(Data excerpts)
----

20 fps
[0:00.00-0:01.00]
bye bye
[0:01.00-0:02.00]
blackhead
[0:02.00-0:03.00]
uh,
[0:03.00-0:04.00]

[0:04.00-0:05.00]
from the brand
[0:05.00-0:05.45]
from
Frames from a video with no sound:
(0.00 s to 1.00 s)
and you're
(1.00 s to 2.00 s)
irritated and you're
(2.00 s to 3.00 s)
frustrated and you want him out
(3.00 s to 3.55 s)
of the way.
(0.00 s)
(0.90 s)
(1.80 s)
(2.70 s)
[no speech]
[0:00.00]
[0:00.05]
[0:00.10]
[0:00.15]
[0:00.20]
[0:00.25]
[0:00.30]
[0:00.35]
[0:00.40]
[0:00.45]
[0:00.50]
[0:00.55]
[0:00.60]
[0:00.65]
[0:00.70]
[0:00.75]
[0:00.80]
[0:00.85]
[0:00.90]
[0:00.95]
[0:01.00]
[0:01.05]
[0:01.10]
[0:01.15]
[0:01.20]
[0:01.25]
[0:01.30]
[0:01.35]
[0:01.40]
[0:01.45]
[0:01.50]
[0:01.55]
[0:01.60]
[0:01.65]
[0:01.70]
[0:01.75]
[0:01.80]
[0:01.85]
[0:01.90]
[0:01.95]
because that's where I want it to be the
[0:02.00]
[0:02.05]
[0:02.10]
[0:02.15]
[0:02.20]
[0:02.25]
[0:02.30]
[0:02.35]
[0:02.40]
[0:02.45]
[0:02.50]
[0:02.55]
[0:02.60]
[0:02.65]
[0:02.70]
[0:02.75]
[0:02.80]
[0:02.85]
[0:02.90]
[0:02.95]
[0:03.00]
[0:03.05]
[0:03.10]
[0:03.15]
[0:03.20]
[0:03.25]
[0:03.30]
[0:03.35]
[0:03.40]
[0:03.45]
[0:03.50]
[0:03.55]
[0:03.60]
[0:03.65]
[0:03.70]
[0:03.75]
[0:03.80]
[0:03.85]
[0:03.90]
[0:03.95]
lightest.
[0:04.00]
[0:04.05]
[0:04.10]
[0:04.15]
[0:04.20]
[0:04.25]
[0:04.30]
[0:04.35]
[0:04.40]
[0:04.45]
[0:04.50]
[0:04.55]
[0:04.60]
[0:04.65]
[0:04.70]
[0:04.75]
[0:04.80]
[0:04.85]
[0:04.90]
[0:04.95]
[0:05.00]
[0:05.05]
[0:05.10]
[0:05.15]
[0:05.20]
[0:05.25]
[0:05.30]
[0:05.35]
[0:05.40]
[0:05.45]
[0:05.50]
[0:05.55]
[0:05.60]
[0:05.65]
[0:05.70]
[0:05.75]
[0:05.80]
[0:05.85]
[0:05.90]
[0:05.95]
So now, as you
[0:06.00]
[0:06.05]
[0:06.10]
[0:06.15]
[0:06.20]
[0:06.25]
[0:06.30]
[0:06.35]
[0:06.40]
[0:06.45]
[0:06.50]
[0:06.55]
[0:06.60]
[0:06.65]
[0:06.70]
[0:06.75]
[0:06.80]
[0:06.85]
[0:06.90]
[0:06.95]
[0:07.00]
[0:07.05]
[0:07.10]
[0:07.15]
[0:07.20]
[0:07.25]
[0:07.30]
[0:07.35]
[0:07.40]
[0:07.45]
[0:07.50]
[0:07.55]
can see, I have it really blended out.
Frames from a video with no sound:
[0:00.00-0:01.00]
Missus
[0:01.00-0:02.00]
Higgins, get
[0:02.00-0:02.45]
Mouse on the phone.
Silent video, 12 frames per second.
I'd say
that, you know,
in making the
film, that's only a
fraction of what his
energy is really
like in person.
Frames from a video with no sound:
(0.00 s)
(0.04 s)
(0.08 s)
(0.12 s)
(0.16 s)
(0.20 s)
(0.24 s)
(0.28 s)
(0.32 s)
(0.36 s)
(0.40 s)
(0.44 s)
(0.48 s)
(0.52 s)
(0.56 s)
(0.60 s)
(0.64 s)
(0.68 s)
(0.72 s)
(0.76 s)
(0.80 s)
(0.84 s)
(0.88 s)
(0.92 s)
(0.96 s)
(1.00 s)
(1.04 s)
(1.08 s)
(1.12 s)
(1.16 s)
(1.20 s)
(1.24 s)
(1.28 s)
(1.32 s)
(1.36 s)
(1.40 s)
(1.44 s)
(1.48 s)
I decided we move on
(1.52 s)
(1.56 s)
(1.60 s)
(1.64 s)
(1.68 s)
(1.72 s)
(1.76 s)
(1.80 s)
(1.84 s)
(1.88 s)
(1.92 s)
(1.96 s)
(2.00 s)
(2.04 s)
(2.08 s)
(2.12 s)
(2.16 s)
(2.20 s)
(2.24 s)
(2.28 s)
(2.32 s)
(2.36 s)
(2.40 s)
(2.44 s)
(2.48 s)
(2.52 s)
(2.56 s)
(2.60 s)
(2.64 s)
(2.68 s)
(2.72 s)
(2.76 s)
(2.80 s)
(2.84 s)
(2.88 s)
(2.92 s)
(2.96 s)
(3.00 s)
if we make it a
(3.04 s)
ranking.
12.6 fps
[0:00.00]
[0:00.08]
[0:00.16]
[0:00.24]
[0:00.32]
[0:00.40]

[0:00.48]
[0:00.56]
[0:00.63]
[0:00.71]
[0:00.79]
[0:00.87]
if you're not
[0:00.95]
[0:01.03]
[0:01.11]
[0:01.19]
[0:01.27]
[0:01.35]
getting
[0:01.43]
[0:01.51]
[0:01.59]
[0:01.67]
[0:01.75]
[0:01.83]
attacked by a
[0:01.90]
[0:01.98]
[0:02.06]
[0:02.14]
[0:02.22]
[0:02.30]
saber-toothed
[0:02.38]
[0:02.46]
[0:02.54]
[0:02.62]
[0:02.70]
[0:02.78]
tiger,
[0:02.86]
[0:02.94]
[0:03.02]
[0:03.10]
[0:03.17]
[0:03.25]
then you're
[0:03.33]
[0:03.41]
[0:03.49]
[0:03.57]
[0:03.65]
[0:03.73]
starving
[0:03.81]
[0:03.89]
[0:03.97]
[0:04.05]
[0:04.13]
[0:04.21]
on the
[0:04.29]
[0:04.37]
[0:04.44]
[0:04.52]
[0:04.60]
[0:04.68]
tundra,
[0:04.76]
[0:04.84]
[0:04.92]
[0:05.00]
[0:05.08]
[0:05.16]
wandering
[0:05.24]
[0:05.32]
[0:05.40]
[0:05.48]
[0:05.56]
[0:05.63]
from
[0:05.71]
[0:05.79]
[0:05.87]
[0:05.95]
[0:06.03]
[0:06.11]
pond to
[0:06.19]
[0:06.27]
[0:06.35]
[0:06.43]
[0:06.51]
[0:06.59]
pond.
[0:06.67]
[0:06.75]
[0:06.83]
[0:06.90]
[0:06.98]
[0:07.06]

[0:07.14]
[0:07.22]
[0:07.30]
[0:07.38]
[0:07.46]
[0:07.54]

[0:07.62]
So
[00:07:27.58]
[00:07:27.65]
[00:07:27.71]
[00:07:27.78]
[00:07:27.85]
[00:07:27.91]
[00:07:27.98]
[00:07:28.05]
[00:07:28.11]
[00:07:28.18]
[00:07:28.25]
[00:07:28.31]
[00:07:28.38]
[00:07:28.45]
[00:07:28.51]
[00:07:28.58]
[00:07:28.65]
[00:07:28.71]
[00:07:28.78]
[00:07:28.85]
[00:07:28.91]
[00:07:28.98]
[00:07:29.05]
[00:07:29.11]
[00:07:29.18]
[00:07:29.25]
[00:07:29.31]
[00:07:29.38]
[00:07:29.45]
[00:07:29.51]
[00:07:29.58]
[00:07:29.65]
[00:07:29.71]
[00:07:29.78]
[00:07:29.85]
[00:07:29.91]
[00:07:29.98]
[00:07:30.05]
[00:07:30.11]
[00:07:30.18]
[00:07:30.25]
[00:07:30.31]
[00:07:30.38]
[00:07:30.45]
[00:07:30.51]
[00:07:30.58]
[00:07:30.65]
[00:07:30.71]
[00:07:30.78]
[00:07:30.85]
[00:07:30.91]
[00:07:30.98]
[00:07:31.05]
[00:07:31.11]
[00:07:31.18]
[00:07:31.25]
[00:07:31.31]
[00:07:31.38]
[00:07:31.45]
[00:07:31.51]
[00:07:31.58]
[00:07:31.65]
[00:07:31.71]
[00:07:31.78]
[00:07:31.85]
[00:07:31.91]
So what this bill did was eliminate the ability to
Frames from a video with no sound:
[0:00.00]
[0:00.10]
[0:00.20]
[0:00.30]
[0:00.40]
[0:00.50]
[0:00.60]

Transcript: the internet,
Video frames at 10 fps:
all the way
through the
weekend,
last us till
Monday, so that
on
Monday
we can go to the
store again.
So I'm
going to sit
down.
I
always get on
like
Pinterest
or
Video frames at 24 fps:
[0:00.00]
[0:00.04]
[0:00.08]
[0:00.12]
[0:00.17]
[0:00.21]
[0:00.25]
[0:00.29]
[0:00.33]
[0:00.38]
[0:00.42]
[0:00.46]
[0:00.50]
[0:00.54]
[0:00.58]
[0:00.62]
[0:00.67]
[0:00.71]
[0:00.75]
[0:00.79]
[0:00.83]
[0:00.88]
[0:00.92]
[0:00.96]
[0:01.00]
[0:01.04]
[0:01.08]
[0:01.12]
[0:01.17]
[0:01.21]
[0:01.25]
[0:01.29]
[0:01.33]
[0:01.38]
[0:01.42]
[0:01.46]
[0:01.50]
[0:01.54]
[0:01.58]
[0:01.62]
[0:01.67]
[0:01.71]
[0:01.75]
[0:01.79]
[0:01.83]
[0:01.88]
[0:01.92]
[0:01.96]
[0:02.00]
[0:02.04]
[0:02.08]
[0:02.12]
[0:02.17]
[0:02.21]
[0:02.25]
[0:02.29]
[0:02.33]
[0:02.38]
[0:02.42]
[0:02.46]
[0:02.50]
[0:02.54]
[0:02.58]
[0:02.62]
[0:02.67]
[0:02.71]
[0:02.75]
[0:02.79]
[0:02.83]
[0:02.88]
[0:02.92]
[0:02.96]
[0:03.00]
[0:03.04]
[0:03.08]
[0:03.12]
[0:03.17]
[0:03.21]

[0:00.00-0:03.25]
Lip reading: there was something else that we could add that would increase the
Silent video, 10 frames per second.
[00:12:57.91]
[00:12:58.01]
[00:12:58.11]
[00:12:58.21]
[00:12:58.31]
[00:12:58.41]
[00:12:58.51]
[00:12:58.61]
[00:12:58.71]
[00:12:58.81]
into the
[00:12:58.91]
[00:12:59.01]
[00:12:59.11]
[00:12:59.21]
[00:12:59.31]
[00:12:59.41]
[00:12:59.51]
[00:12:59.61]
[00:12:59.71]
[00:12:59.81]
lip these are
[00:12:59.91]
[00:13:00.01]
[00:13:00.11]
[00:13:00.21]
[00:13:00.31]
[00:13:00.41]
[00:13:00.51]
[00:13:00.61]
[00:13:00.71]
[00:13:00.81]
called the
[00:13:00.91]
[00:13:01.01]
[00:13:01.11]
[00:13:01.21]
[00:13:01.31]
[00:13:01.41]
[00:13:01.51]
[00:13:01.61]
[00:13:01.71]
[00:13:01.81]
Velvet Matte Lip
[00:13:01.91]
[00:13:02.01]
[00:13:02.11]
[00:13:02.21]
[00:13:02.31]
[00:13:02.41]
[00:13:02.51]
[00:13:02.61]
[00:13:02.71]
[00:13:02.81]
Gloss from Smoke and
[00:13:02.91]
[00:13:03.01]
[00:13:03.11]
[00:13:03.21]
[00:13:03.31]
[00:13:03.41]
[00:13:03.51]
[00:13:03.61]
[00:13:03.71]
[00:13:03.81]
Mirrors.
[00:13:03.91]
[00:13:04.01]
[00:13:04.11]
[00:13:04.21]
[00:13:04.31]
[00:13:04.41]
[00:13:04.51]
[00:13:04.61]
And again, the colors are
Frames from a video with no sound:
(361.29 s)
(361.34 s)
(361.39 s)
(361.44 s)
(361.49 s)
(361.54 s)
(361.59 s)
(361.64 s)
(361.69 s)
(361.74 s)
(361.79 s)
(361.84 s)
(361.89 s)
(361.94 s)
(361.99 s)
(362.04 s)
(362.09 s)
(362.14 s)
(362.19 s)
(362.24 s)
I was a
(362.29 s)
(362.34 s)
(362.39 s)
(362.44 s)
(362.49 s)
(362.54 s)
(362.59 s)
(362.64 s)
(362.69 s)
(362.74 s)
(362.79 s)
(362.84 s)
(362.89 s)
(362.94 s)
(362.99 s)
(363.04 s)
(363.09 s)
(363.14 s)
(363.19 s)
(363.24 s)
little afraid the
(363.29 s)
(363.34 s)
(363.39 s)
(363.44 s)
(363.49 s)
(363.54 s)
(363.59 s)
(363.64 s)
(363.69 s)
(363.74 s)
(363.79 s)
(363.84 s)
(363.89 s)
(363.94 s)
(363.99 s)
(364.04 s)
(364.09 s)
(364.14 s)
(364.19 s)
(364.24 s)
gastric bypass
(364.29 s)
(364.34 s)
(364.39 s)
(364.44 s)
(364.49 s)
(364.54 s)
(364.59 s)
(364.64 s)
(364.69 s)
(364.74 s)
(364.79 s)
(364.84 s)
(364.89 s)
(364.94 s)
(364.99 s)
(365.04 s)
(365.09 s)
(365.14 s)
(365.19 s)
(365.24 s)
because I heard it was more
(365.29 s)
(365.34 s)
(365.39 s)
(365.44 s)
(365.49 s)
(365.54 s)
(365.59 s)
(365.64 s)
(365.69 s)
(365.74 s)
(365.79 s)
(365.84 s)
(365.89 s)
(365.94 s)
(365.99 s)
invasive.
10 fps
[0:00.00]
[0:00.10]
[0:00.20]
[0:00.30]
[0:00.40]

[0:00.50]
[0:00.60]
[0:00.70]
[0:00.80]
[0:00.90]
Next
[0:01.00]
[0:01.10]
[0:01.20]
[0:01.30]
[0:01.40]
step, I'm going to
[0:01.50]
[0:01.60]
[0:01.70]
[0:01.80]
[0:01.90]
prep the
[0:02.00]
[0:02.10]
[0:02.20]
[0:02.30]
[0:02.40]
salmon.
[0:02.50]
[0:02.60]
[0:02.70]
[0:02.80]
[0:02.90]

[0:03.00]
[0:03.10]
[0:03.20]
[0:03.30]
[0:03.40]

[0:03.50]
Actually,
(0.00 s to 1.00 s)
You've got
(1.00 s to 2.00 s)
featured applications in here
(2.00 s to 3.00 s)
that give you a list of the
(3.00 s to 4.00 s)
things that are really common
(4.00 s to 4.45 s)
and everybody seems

----

## What is expected
Out of the data above, transcribe exactly and only the lines starting with the line that has "[00:07:29.18]" and going on through the line that has "[00:12:58.61]", both included.

## Answer to the problem
[00:07:29.18]
[00:07:29.25]
[00:07:29.31]
[00:07:29.38]
[00:07:29.45]
[00:07:29.51]
[00:07:29.58]
[00:07:29.65]
[00:07:29.71]
[00:07:29.78]
[00:07:29.85]
[00:07:29.91]
[00:07:29.98]
[00:07:30.05]
[00:07:30.11]
[00:07:30.18]
[00:07:30.25]
[00:07:30.31]
[00:07:30.38]
[00:07:30.45]
[00:07:30.51]
[00:07:30.58]
[00:07:30.65]
[00:07:30.71]
[00:07:30.78]
[00:07:30.85]
[00:07:30.91]
[00:07:30.98]
[00:07:31.05]
[00:07:31.11]
[00:07:31.18]
[00:07:31.25]
[00:07:31.31]
[00:07:31.38]
[00:07:31.45]
[00:07:31.51]
[00:07:31.58]
[00:07:31.65]
[00:07:31.71]
[00:07:31.78]
[00:07:31.85]
[00:07:31.91]
So what this bill did was eliminate the ability to
Frames from a video with no sound:
[0:00.00]
[0:00.10]
[0:00.20]
[0:00.30]
[0:00.40]
[0:00.50]
[0:00.60]

Transcript: the internet,
Video frames at 10 fps:
all the way
through the
weekend,
last us till
Monday, so that
on
Monday
we can go to the
store again.
So I'm
going to sit
down.
I
always get on
like
Pinterest
or
Video frames at 24 fps:
[0:00.00]
[0:00.04]
[0:00.08]
[0:00.12]
[0:00.17]
[0:00.21]
[0:00.25]
[0:00.29]
[0:00.33]
[0:00.38]
[0:00.42]
[0:00.46]
[0:00.50]
[0:00.54]
[0:00.58]
[0:00.62]
[0:00.67]
[0:00.71]
[0:00.75]
[0:00.79]
[0:00.83]
[0:00.88]
[0:00.92]
[0:00.96]
[0:01.00]
[0:01.04]
[0:01.08]
[0:01.12]
[0:01.17]
[0:01.21]
[0:01.25]
[0:01.29]
[0:01.33]
[0:01.38]
[0:01.42]
[0:01.46]
[0:01.50]
[0:01.54]
[0:01.58]
[0:01.62]
[0:01.67]
[0:01.71]
[0:01.75]
[0:01.79]
[0:01.83]
[0:01.88]
[0:01.92]
[0:01.96]
[0:02.00]
[0:02.04]
[0:02.08]
[0:02.12]
[0:02.17]
[0:02.21]
[0:02.25]
[0:02.29]
[0:02.33]
[0:02.38]
[0:02.42]
[0:02.46]
[0:02.50]
[0:02.54]
[0:02.58]
[0:02.62]
[0:02.67]
[0:02.71]
[0:02.75]
[0:02.79]
[0:02.83]
[0:02.88]
[0:02.92]
[0:02.96]
[0:03.00]
[0:03.04]
[0:03.08]
[0:03.12]
[0:03.17]
[0:03.21]

[0:00.00-0:03.25]
Lip reading: there was something else that we could add that would increase the
Silent video, 10 frames per second.
[00:12:57.91]
[00:12:58.01]
[00:12:58.11]
[00:12:58.21]
[00:12:58.31]
[00:12:58.41]
[00:12:58.51]
[00:12:58.61]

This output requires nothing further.